- Opening Delimiter -

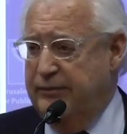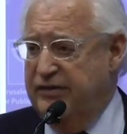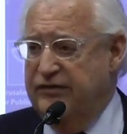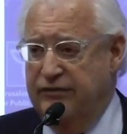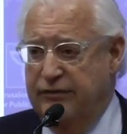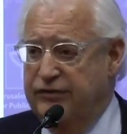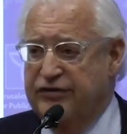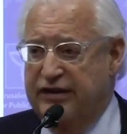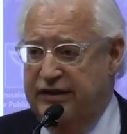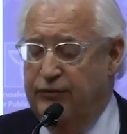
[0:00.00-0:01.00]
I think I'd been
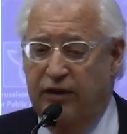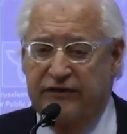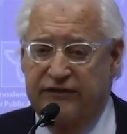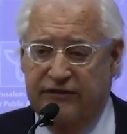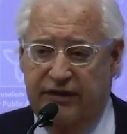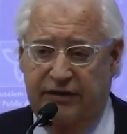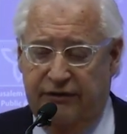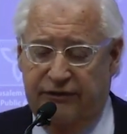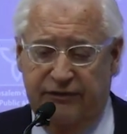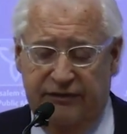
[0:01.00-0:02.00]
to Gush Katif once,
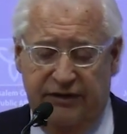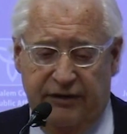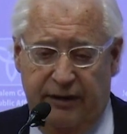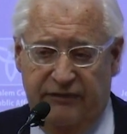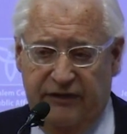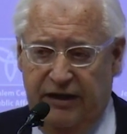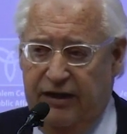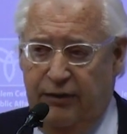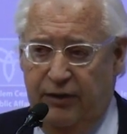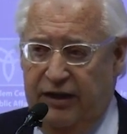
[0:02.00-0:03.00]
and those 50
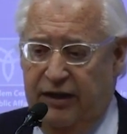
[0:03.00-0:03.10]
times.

- Closing Delimiter -
- Opening Delimiter -

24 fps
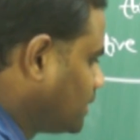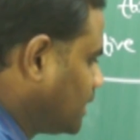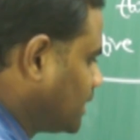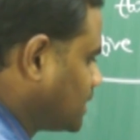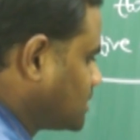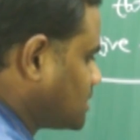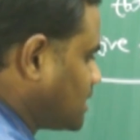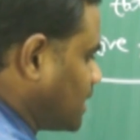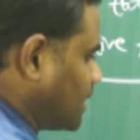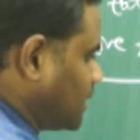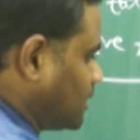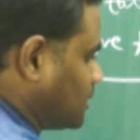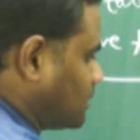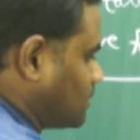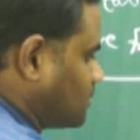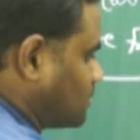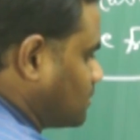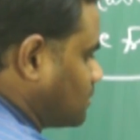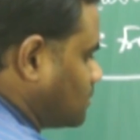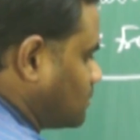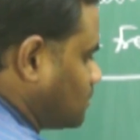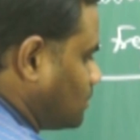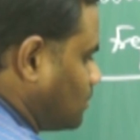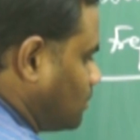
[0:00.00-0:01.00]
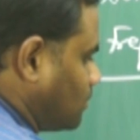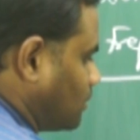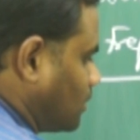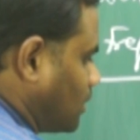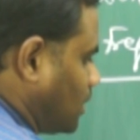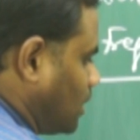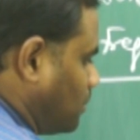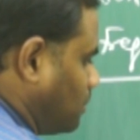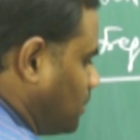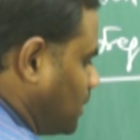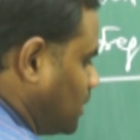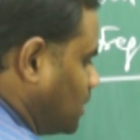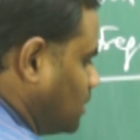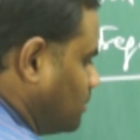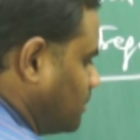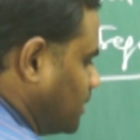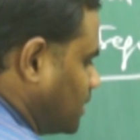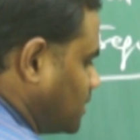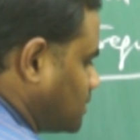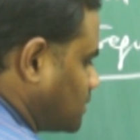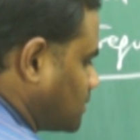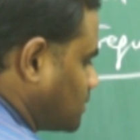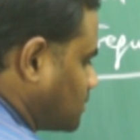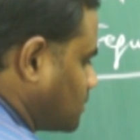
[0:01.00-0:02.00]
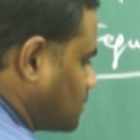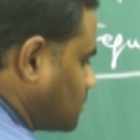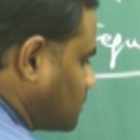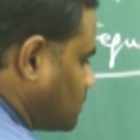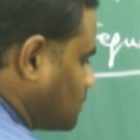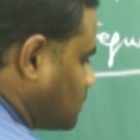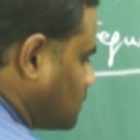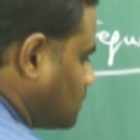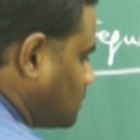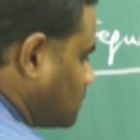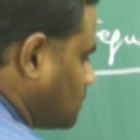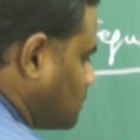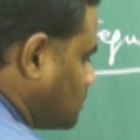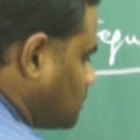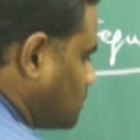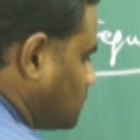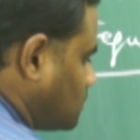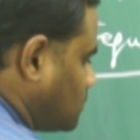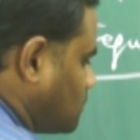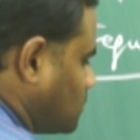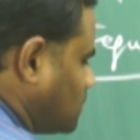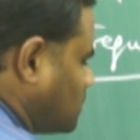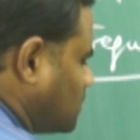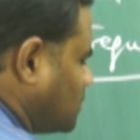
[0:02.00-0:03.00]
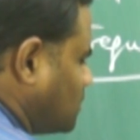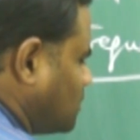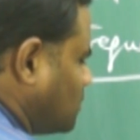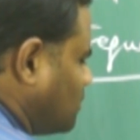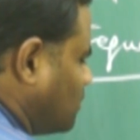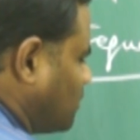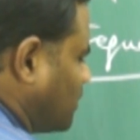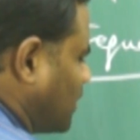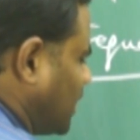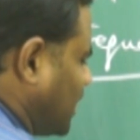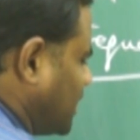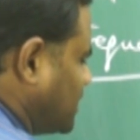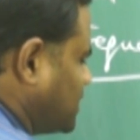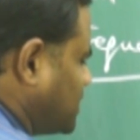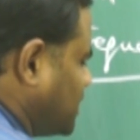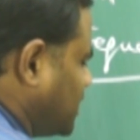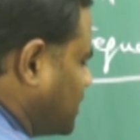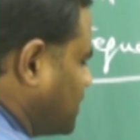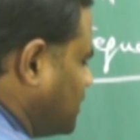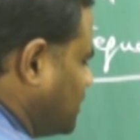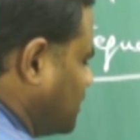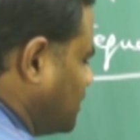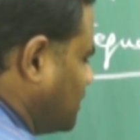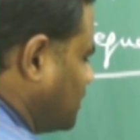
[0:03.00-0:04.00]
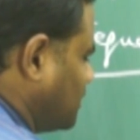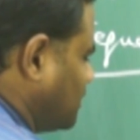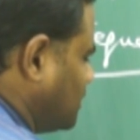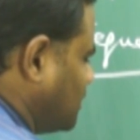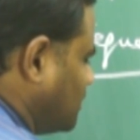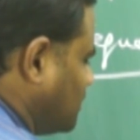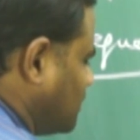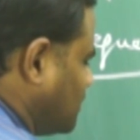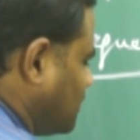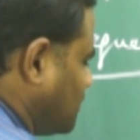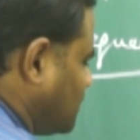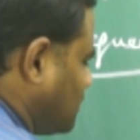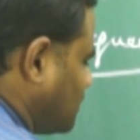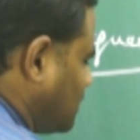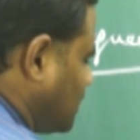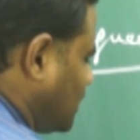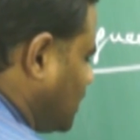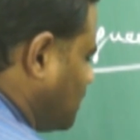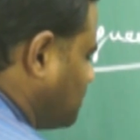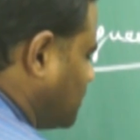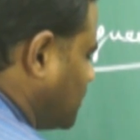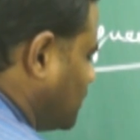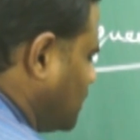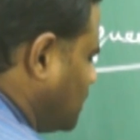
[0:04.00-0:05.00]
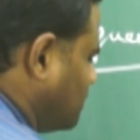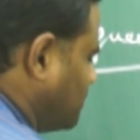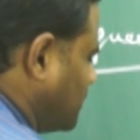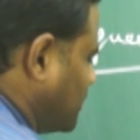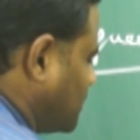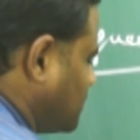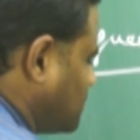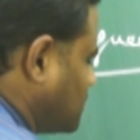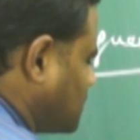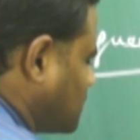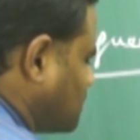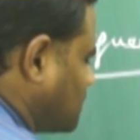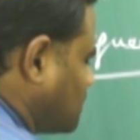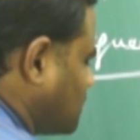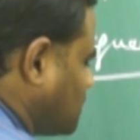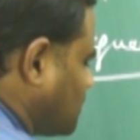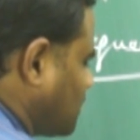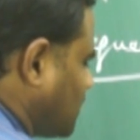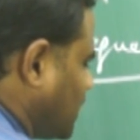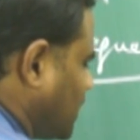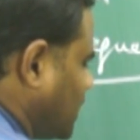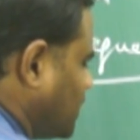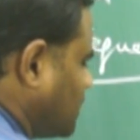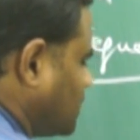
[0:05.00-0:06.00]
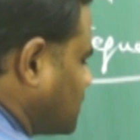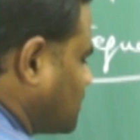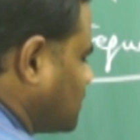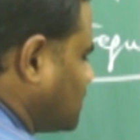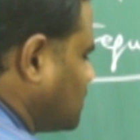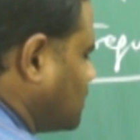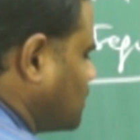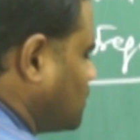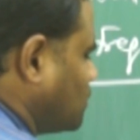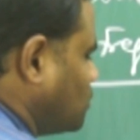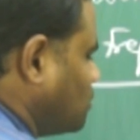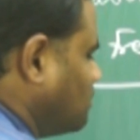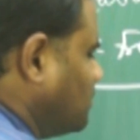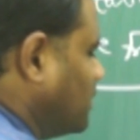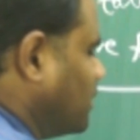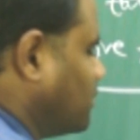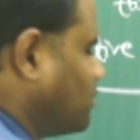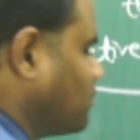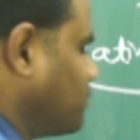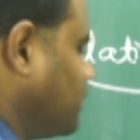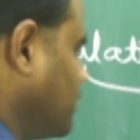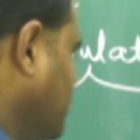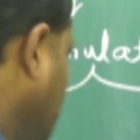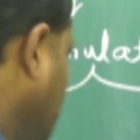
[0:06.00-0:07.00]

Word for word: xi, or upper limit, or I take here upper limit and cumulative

- Closing Delimiter -

WORK INSTRUCTION
Using the data above, set down each line from the line with "[0:04.00-0:05.00]" to the line with "Word for word: xi, or" exactly, both ends included, and leave the pictures behind. Nothing else belongs.

ANSWER
[0:04.00-0:05.00]
[0:05.00-0:06.00]
[0:06.00-0:07.00]

Word for word: xi, or upper limit, or I take here upper limit and cumulative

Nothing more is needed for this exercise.